Coquetel no bar atrás da lanchonete | Crédito da foto: Arranjo especial
Vansh Pahuja, do Someplace Nowhere, um bar de coquetéis de inspiração japonesa escondido atrás de uma loja de vinil no GK-II, ecoa essa abordagem. Construído em grande parte por pessoas leais que gostam de apresentar aos amigos um lugar do qual “provavelmente nunca ouviram falar”, a insistência do bar na intimidade e na invisibilidade foi inicialmente incomum em uma cidade acostumada à escala. Hoje, parece estar totalmente em sintonia com a evolução da cultura de consumo de Delhi.
A profissional de advertising and marketing Mayanka Uppal, que costuma sair com os amigos, é um pouco mais comedida em relação ao growth do speakeasy. “Muitos deles não permanecem em bares clandestinos por muito tempo; o segredo é revelado muito rapidamente”, diz ela. “Eles chegam com força, mas se vão durar é outra questão.”
O que a faz voltar, porém, é o esforço atrás do bar. “Há muito trabalho artesanal envolvido – diferentes técnicas, misturas caseiras e até mesmo bebidas espirituosas infundidas. É aí que as pessoas estão dispostas a gastar.” Os coquetéis, ela observa, geralmente ficam entre ₹ 900 e ₹ 1.200 e às vezes até ₹ 1.500 também, muitas vezes combinados com pratos pequenos que não constituem uma refeição completa. “Os coquetéis em bares clandestinos têm o mesmo preço dos bares de coquetéis normais, mas acho que a experiência é o que justifica o custo”, diz ela.
Ela também aponta para uma mudança mais ampla na forma como as pessoas saem. “A cultura das boates praticamente morreu.
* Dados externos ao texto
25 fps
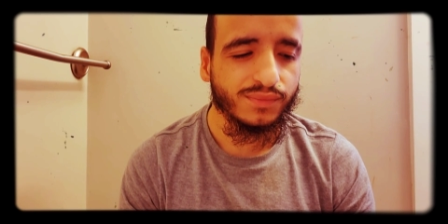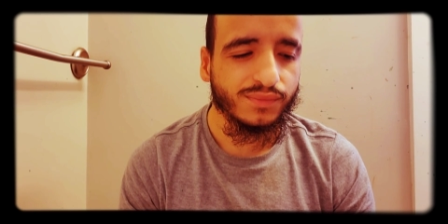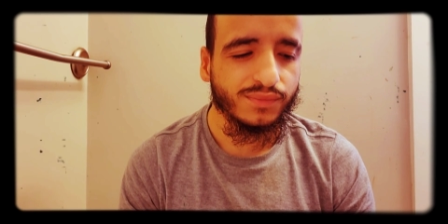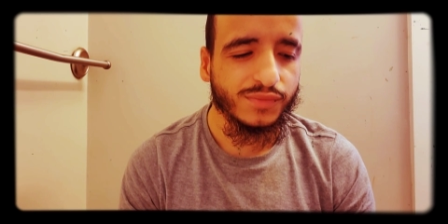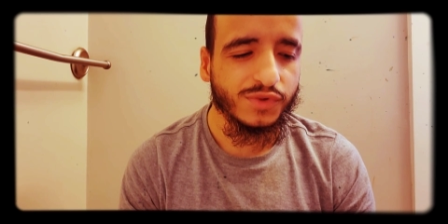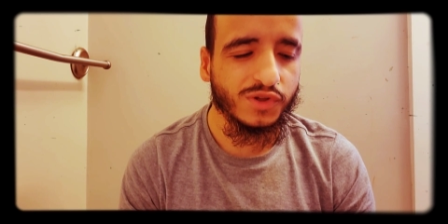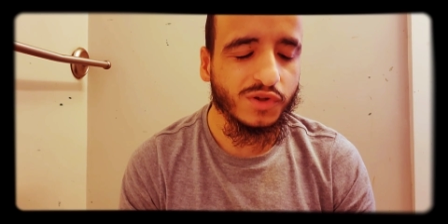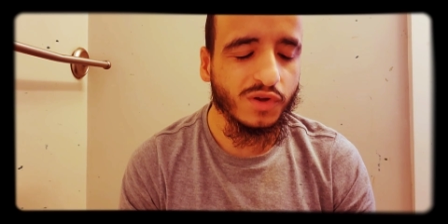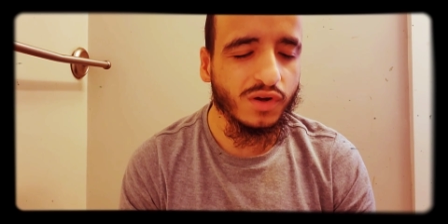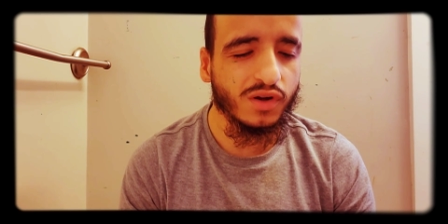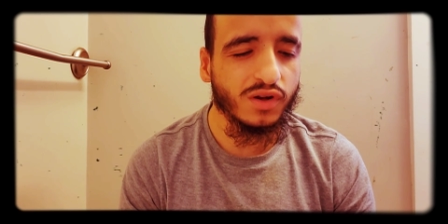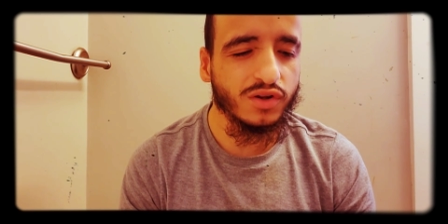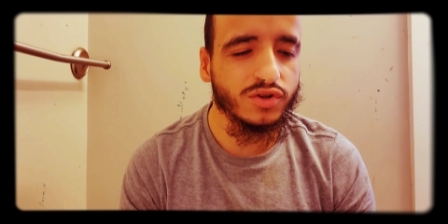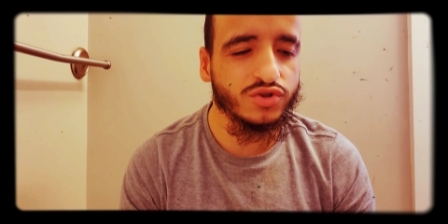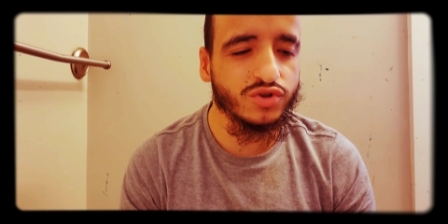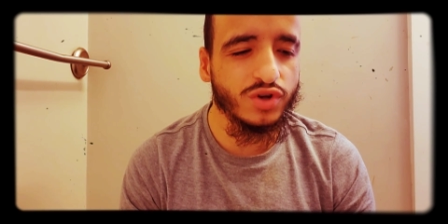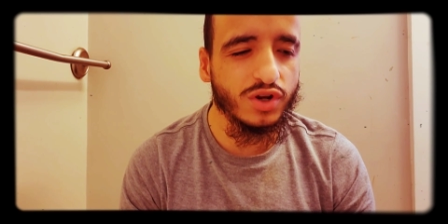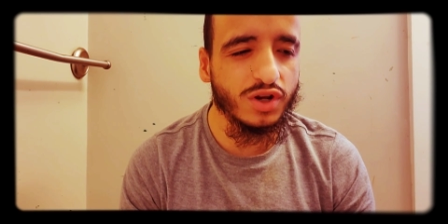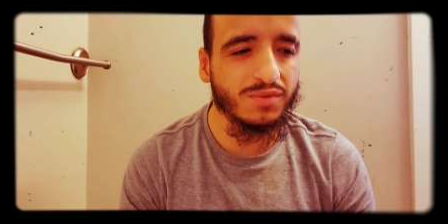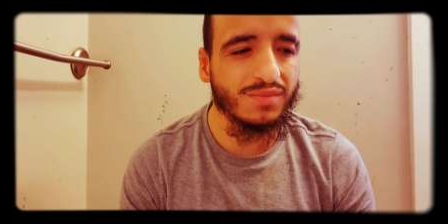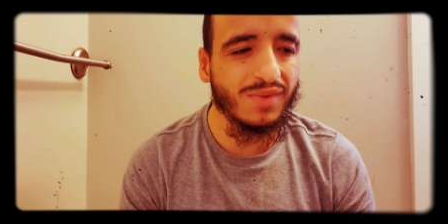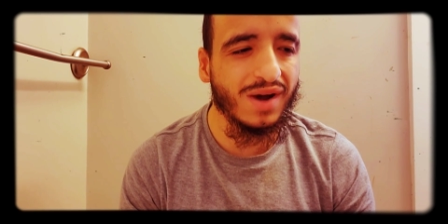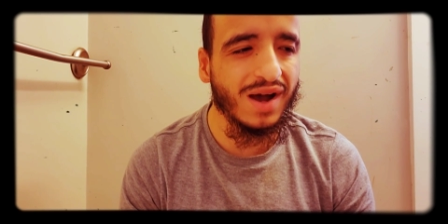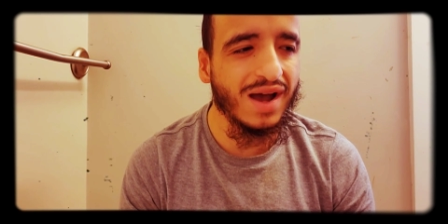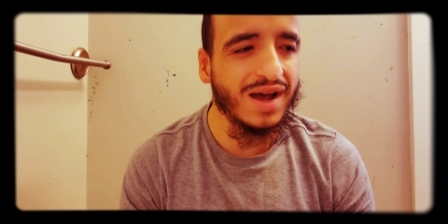So in the
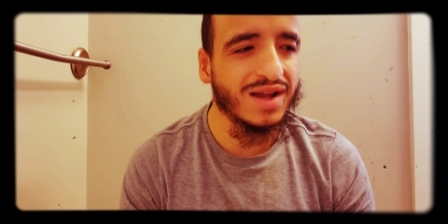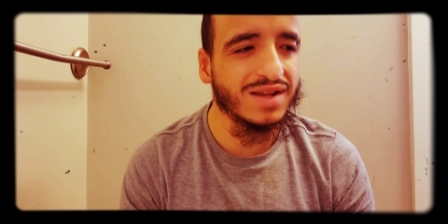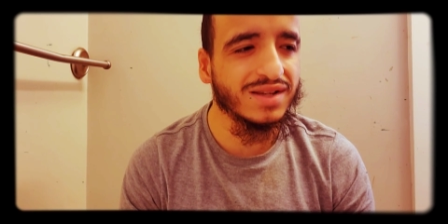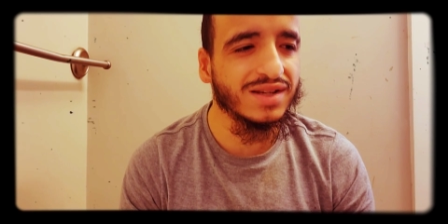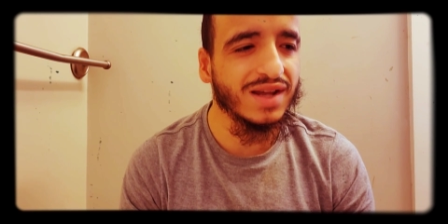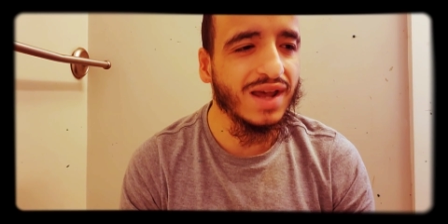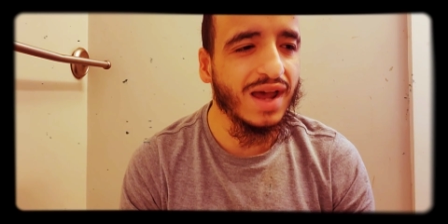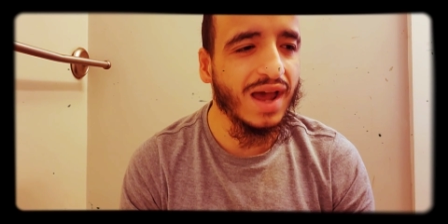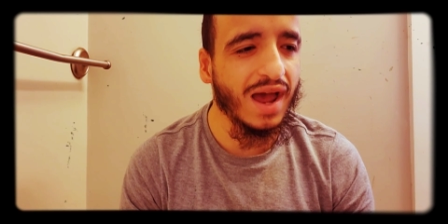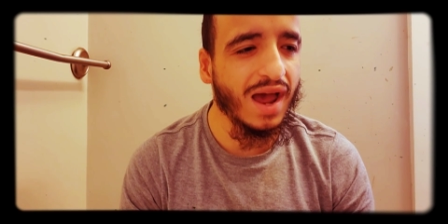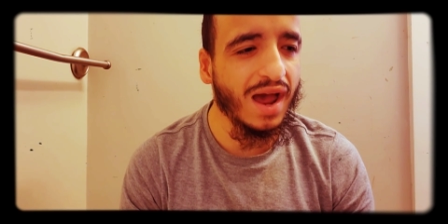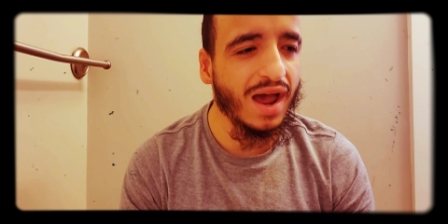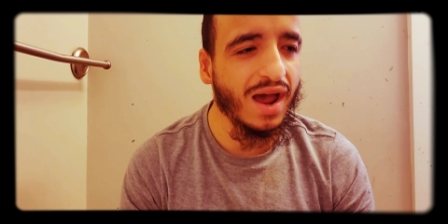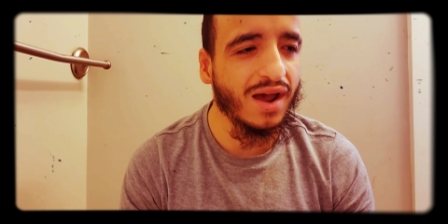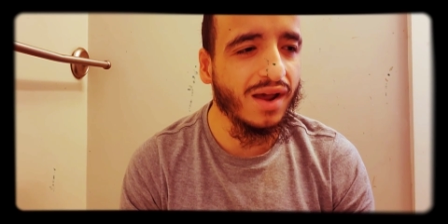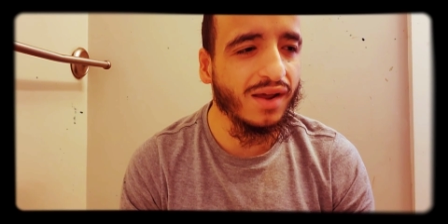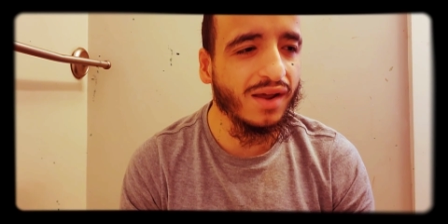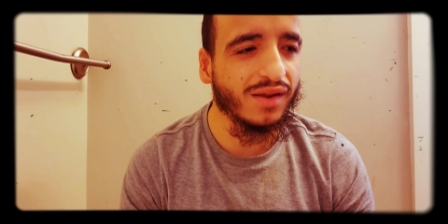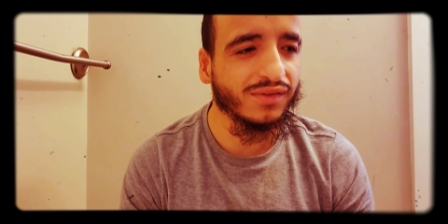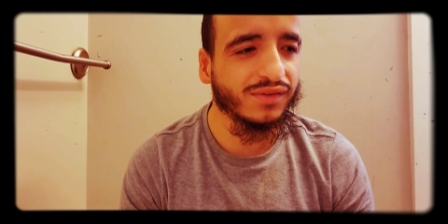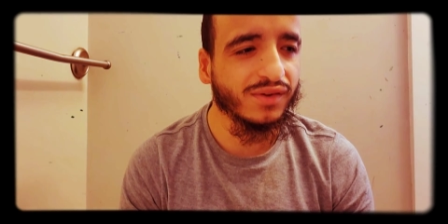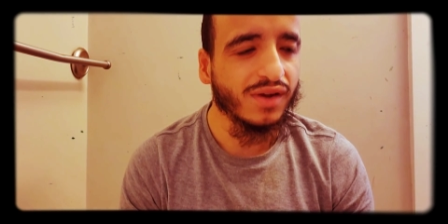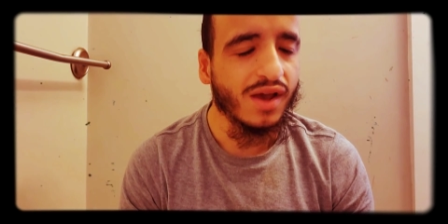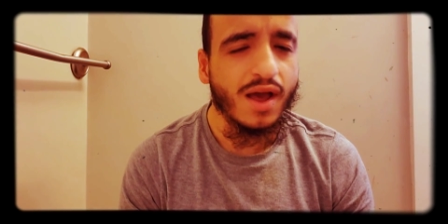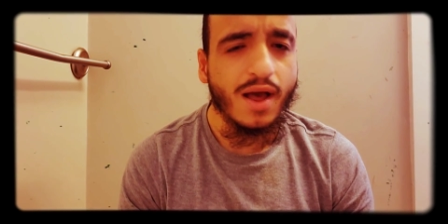dream, I had to
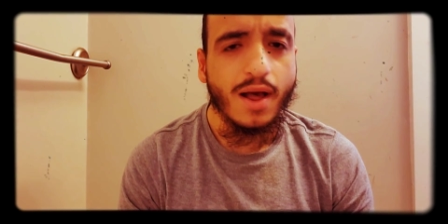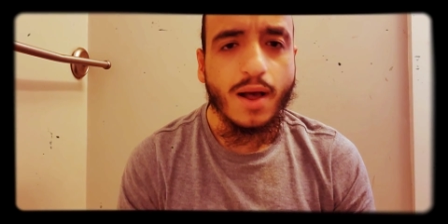ask.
As pessoas não procuram mais espaços barulhentos e caóticos; as pessoas querem lugares onde possam sentar, conversar e realmente passar tempo com seu grupo.”
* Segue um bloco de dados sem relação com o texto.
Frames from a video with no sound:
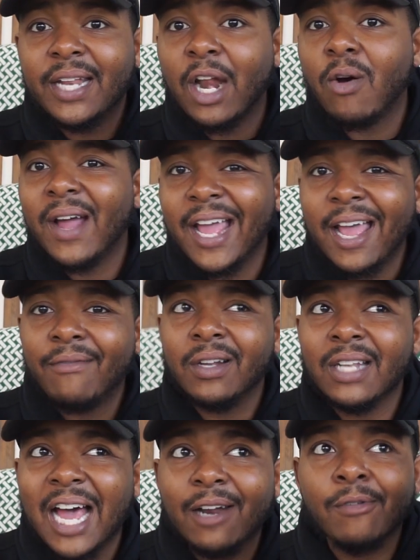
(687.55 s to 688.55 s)
they don't have a
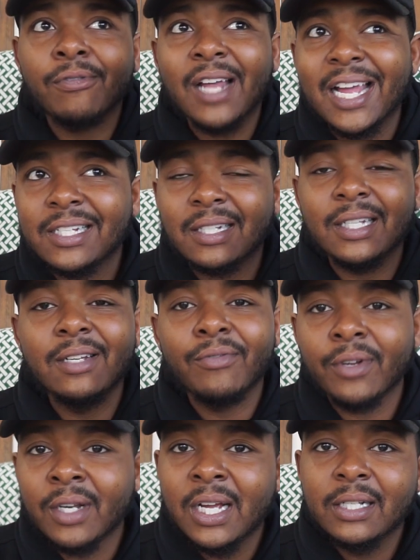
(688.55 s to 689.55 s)
lot of flights
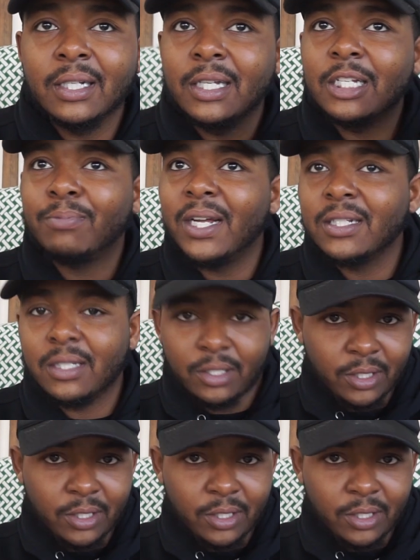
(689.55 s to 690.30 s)
leaving to these places.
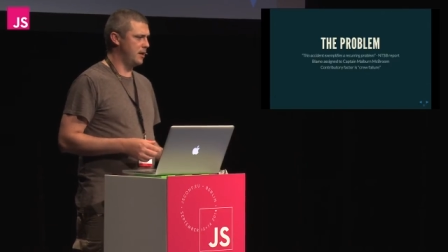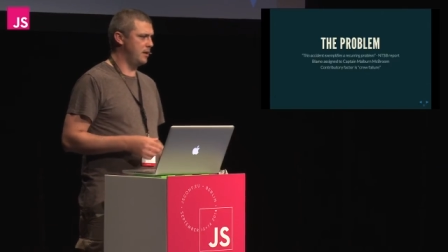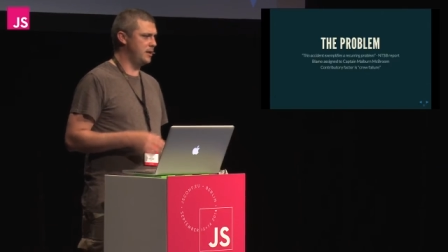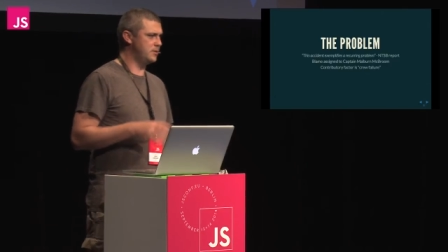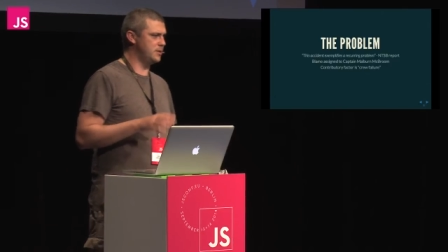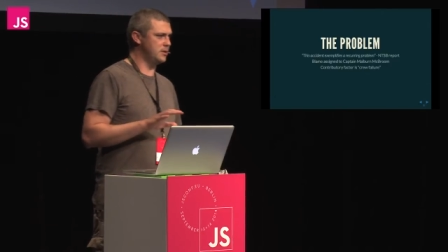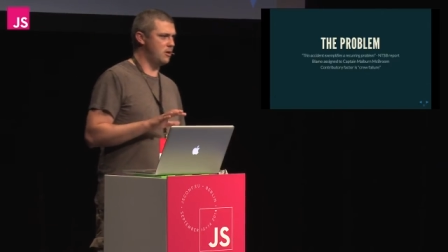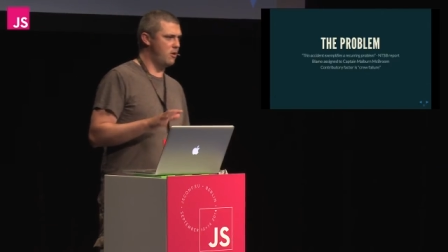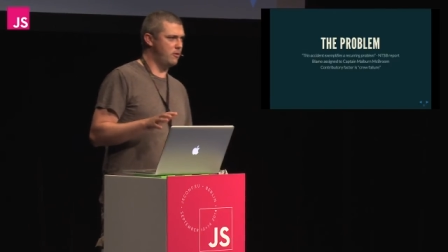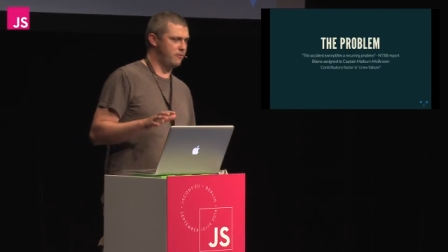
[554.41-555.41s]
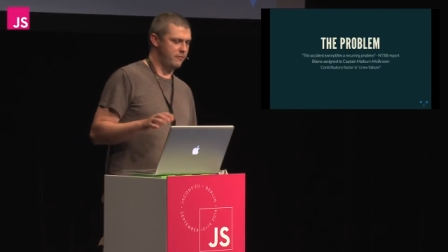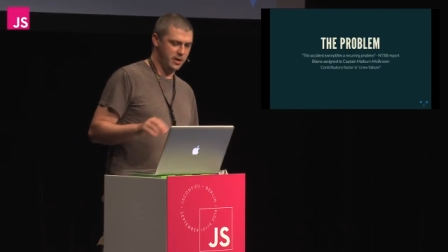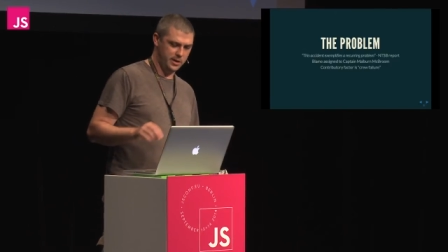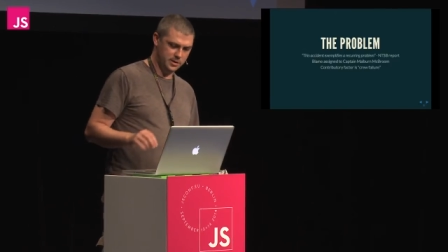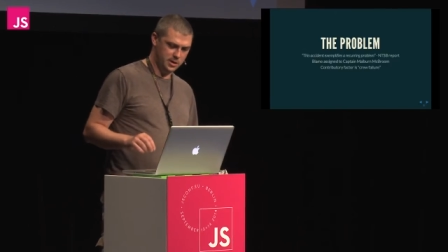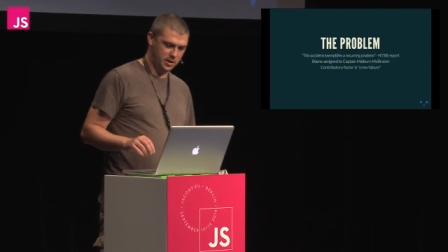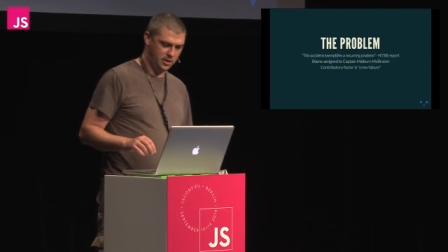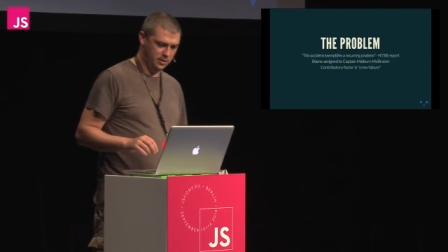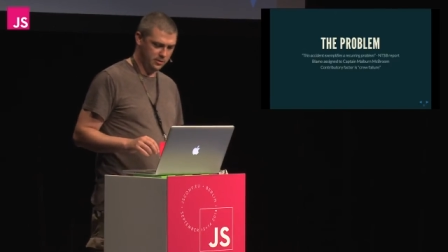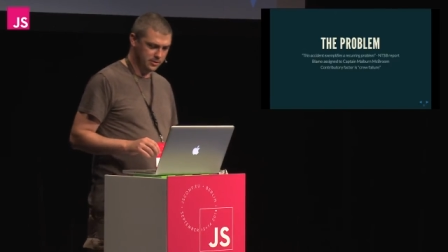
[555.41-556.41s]
And this was an odd phrase to
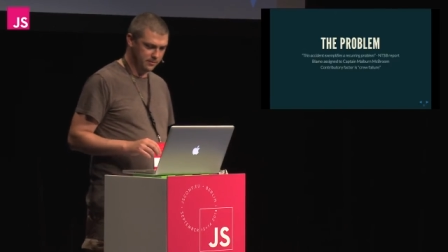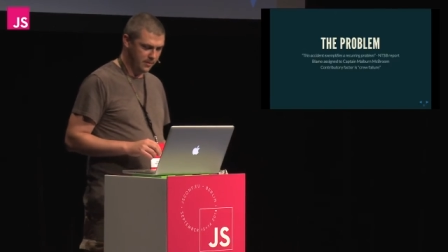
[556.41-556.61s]
use.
Nesse sentido, ela vê Delhi entrando em um novo ritmo. “Está cada vez mais relacionado com bares mais pequenos, de estilo bairro, com os seus próprios frequentadores, quase como pequenas comunidades. Acabamos por encontrar as mesmas pessoas.”
Ela acrescenta que alguns bares clandestinos estão atentos ao controle de multidões. “Lugares como o Noctis limitam as mesas a três ou quatro pessoas. Quando visitei, fomos informados de que não havia grupos grandes – eles queriam garantir que o quantity não saísse do controle.”
Dito isto, o preço continua a ser um obstáculo. “Se eles querem que as pessoas saiam regularmente, terão que baixar os preços. No momento, alguns coquetéis podem facilmente custar perto de ₹ 10.000 por noite, e isso sem comida. Simplesmente não é sustentável.”
Seu favorito atual? “Pod, escondido dentro do Savorworks Espresso & Chocolate no GK-II. Tem chocolate nas bebidas, o que há para não gostar?”
O que une estes espaços não é o segredo pelo segredo, mas a contenção. Poder-se-ia dizer que os bares clandestinos perduram em Deli porque os seus proprietários compreendem que a cidade prefere revelar-se nos seus próprios termos.